What Is A Curbless Shower And Is It Right For Your Bathroom?

If you have a walk-in shower or are considering having one put in, one of the many decisions will be whether or not to go curbless. A curbless shower is exactly what it sounds like; a shower with no curb, creating a seamless transition throughout the entire bathroom. The floor is, of course, sloped downwards to allow the water to flow down the drain, which prevents it from spilling out onto the floor and throughout the space. This design will typically require a linear drain.

One reason curbless showers have become a rising trend is their wheelchair accessibility, making it easier to navigate for older and disabled people who may worry about tripping over a high step. But whether it's right for your bathroom or not will depend on several factors, including your personal needs and design preference. We've put the pros and cons together to help you make an educated decision.

The benefits of a curbless shower

One of the biggest reasons to ditch the curb is aesthetics.
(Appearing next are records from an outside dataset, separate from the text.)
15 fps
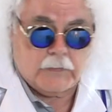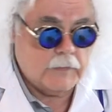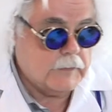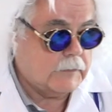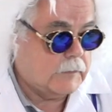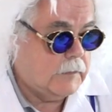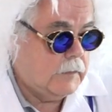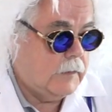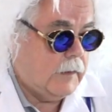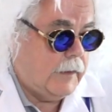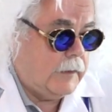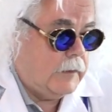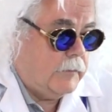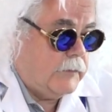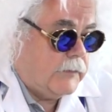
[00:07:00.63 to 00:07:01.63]
these
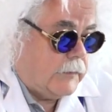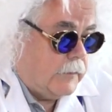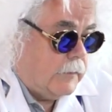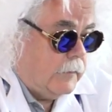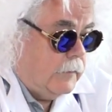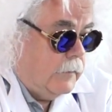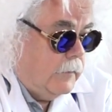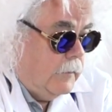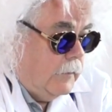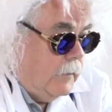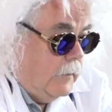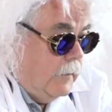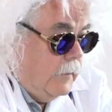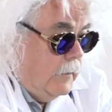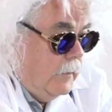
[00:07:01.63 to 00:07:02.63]
items and
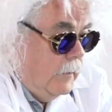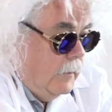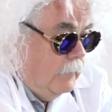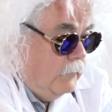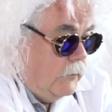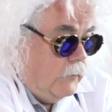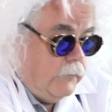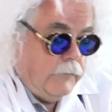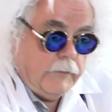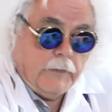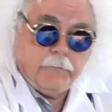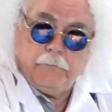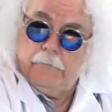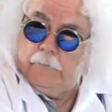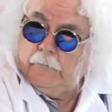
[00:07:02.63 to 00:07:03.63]
move
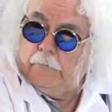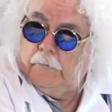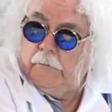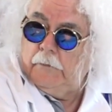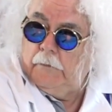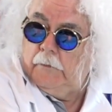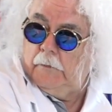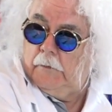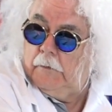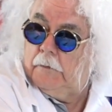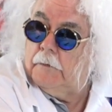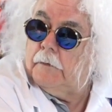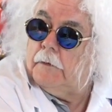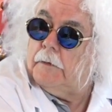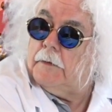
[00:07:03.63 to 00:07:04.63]
them
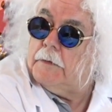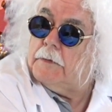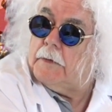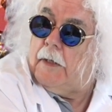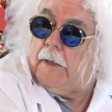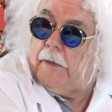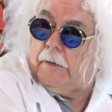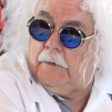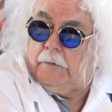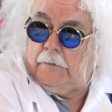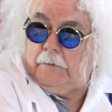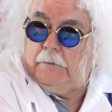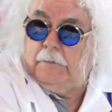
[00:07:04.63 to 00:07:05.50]
to the side.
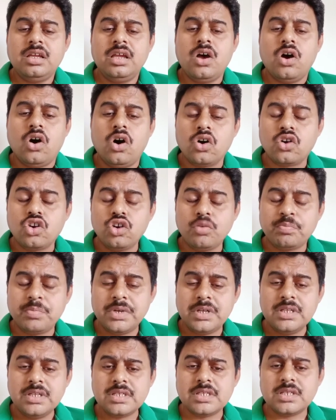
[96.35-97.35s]

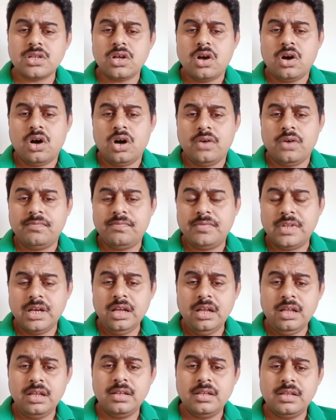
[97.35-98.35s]
occupants of
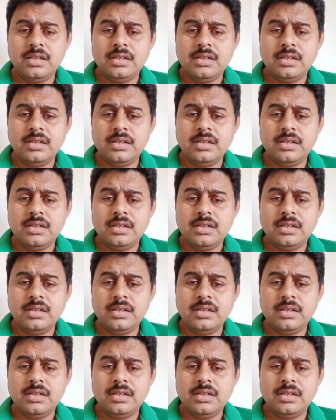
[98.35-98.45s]
the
If you have a tiled bathroom, a curbless shower creates continuity throughout the entire space. The finished look has a modern, spacious feel and cohesive design you simply have to admire. If you have a small bathroom, a curbless shower can open it up by eliminating visual breaks. And although many different materials and designs are available, they are often made entirely of glass, giving the bathroom an ultra-chic vibe.

Curbless showers are easier to clean, as you can easily transition from the floor to the shower, and there are fewer nooks and crannies to scrub soap scum out of. This is a big plus! The curbless walk-in shower is extremely functional and can even be with or without a door. There are multiple customizations and upgrades that work in harmony with their structure. If you're considering a wet room design, a curbless shower is a great start. 
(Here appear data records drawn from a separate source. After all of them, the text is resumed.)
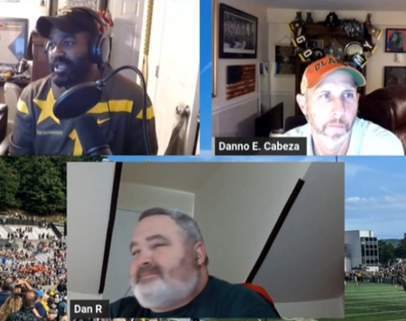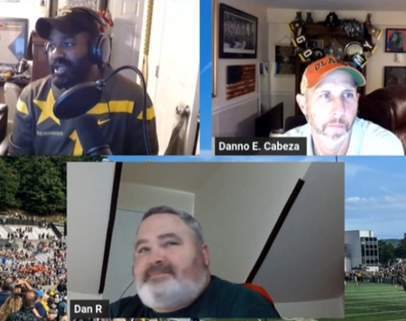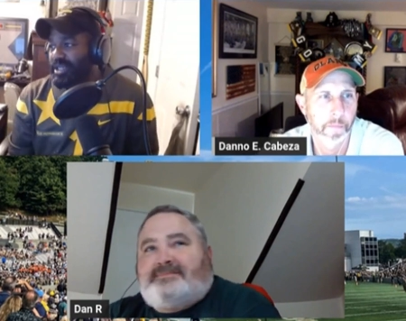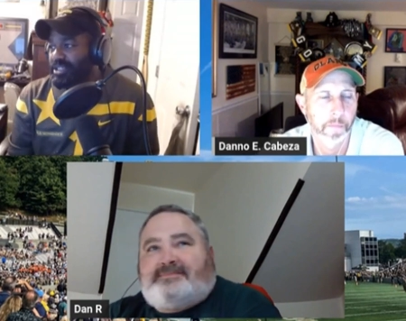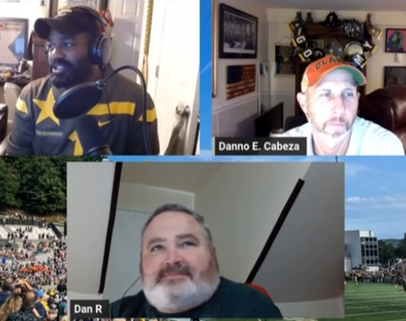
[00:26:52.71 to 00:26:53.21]

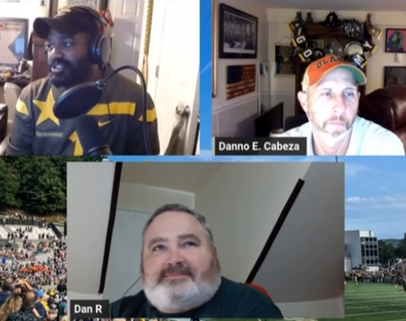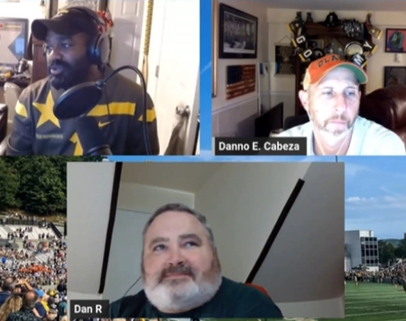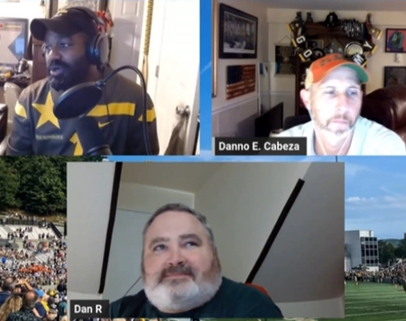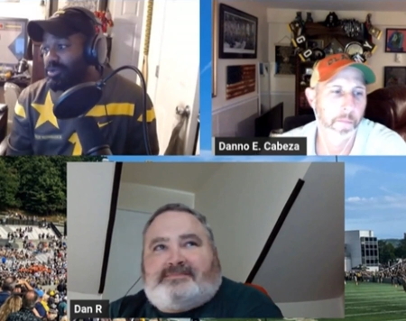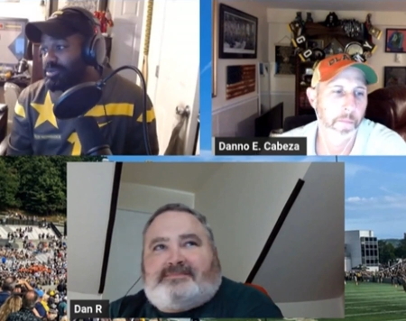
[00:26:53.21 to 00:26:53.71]
Speaker 1: and an
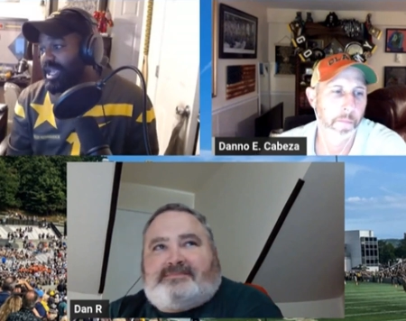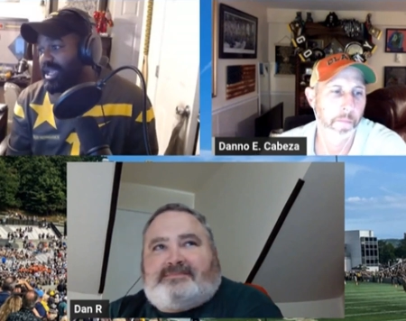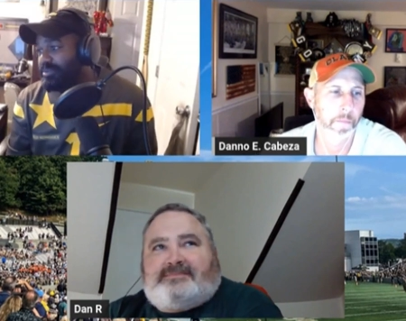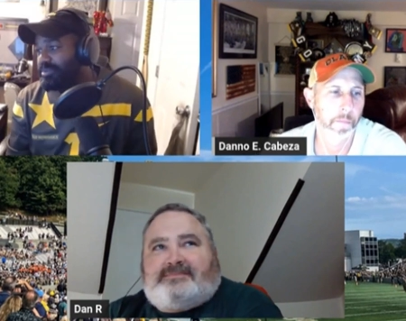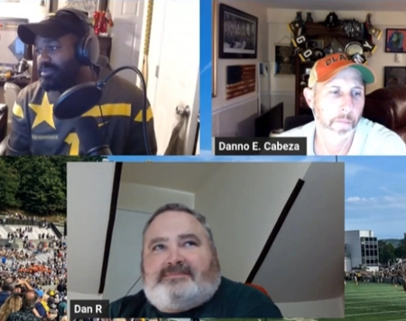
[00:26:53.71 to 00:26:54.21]
additional home
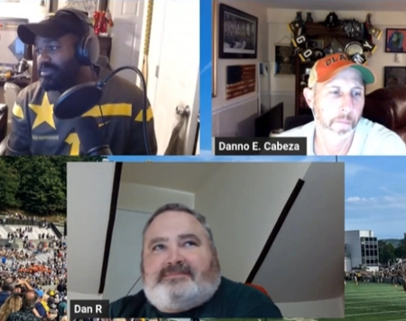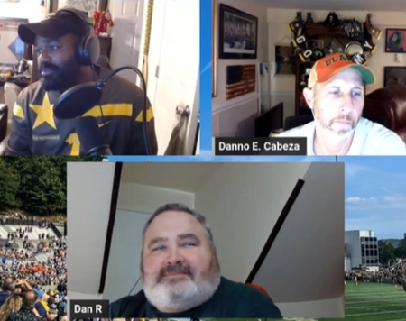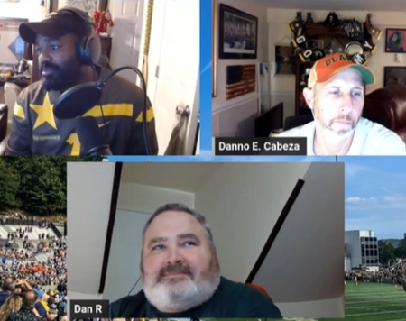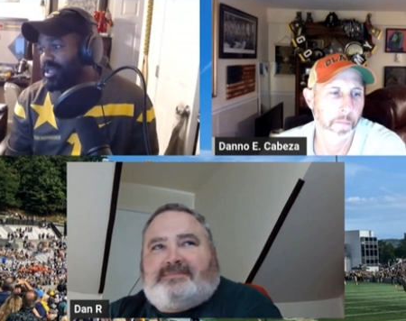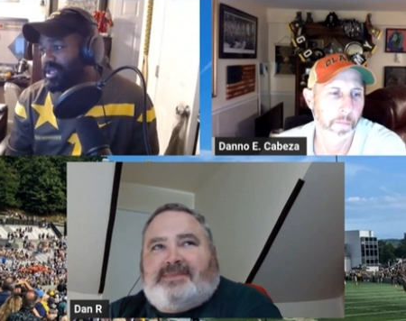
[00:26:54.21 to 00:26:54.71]
game
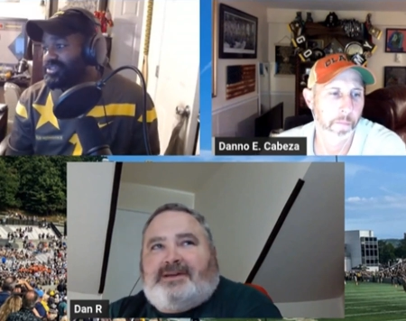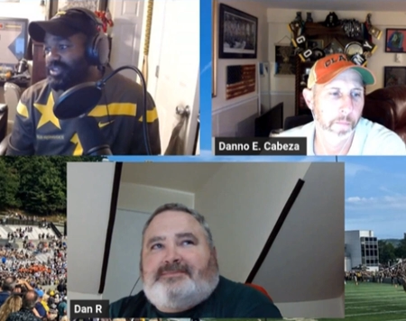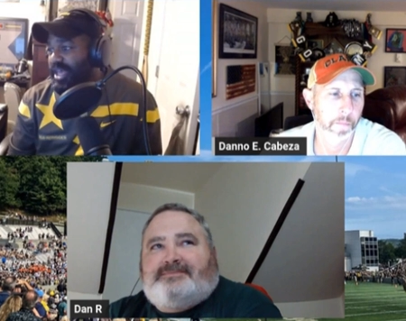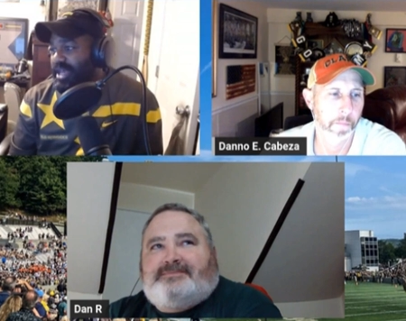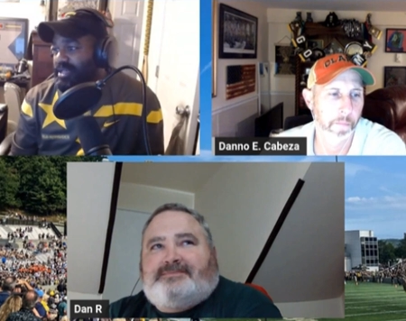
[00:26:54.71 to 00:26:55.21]
because
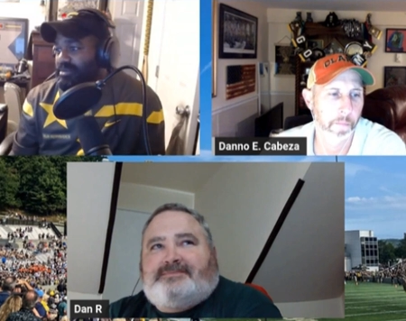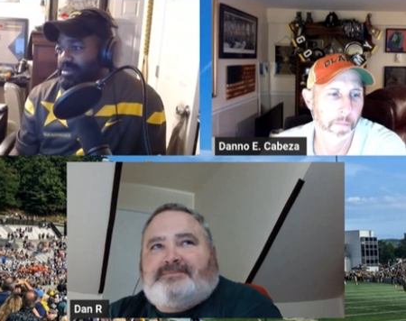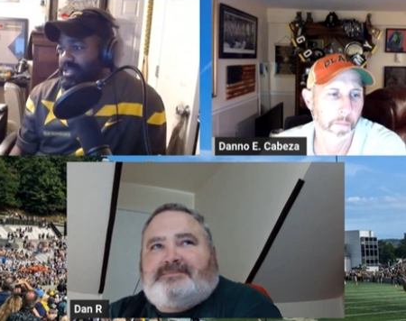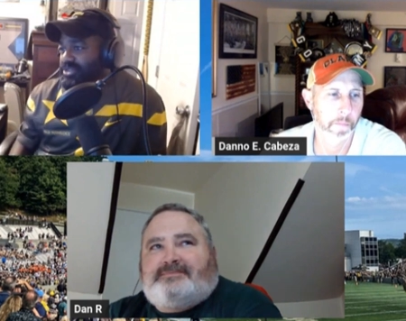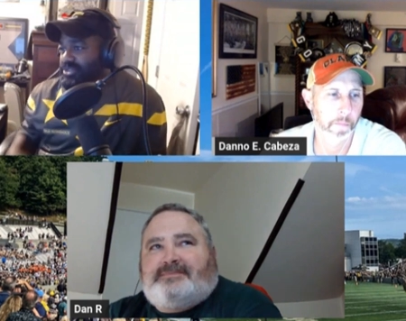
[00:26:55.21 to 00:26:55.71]
of that
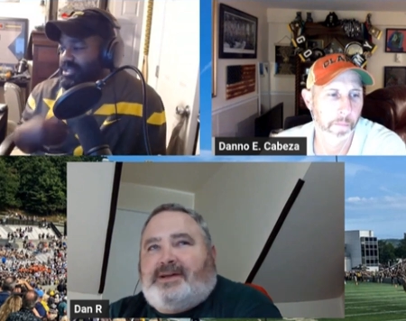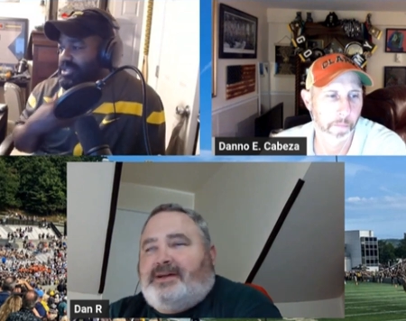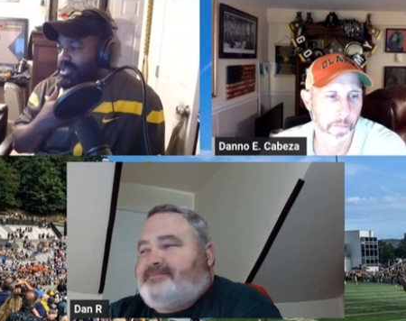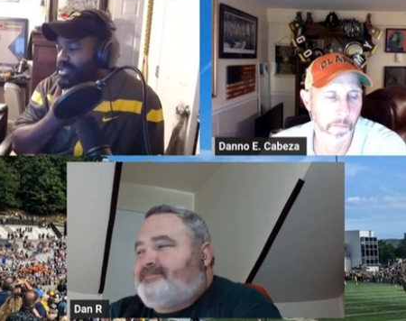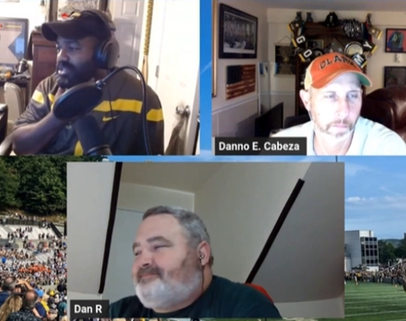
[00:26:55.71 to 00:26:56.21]
because of
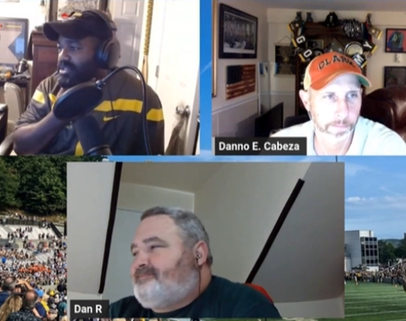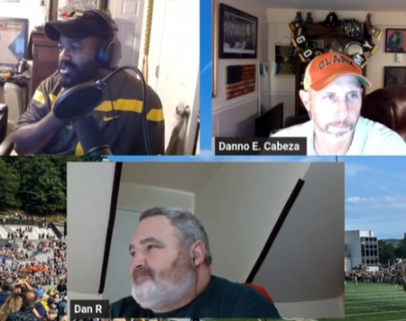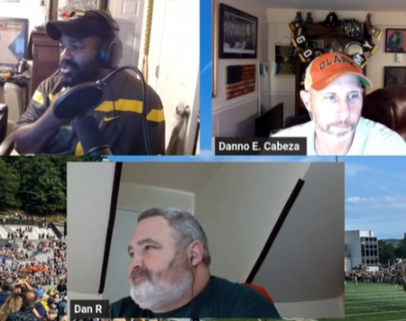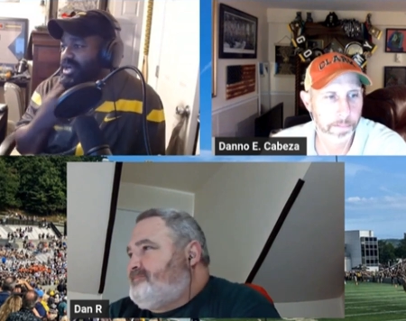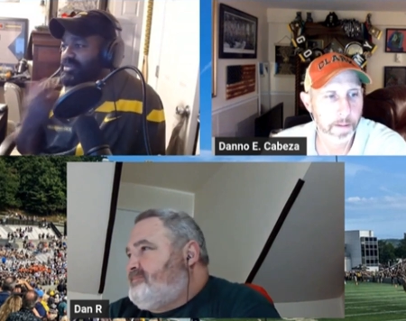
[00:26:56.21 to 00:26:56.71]
the, the the
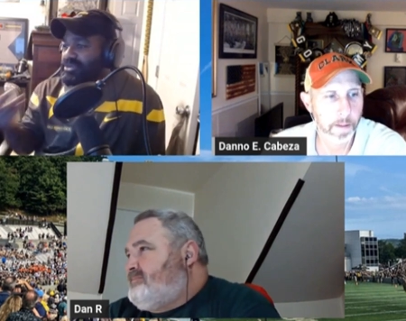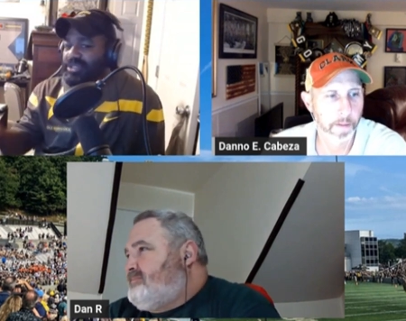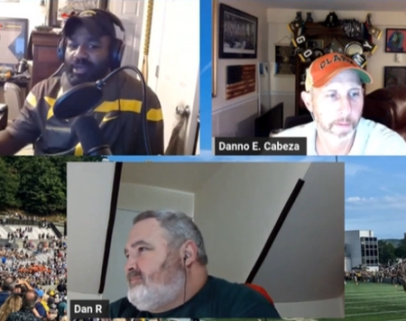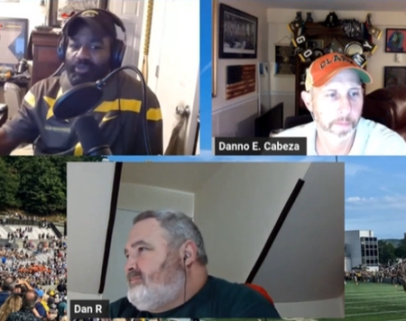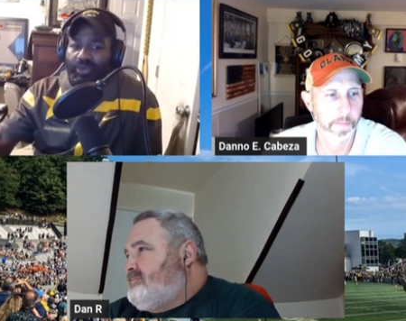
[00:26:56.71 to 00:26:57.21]
travel
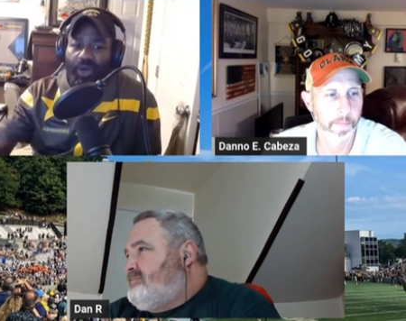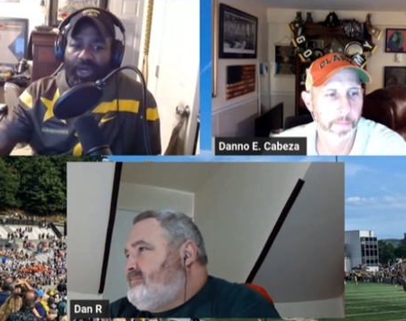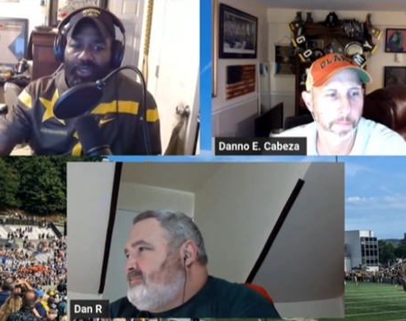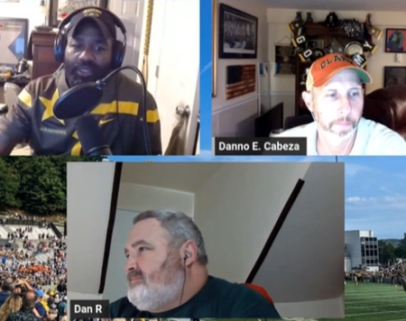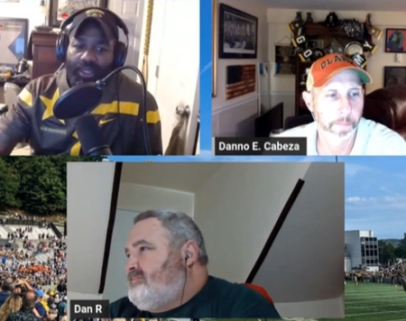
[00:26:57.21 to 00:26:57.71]
time required.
The disadvantages of a curbless shower

As with all things good, there are also a few disadvantages to consider. For one thing, they are less private, which can certainly take a bit of adjustment. For some, the open design is just a little too open for comfortability. And since one of the big draws of curbless showers is the seamless aesthetic, using frosted glass or curtains isn't a compatible option. Another concern is that you might notice more heat escapes with this design, resulting in colder showers.

Additionally, the possibility of water escaping the shower is a concern, especially with doorless models. It's easy to splash water outside the enclosure while showering, and if you're not careful, you could end up with a slippery mess. It will be important to be sure you have it installed by a reputable contractor so these worries are kept to a minimum. Lastly, the cost is higher than a curbed shower, typically running around $500 to $700 more.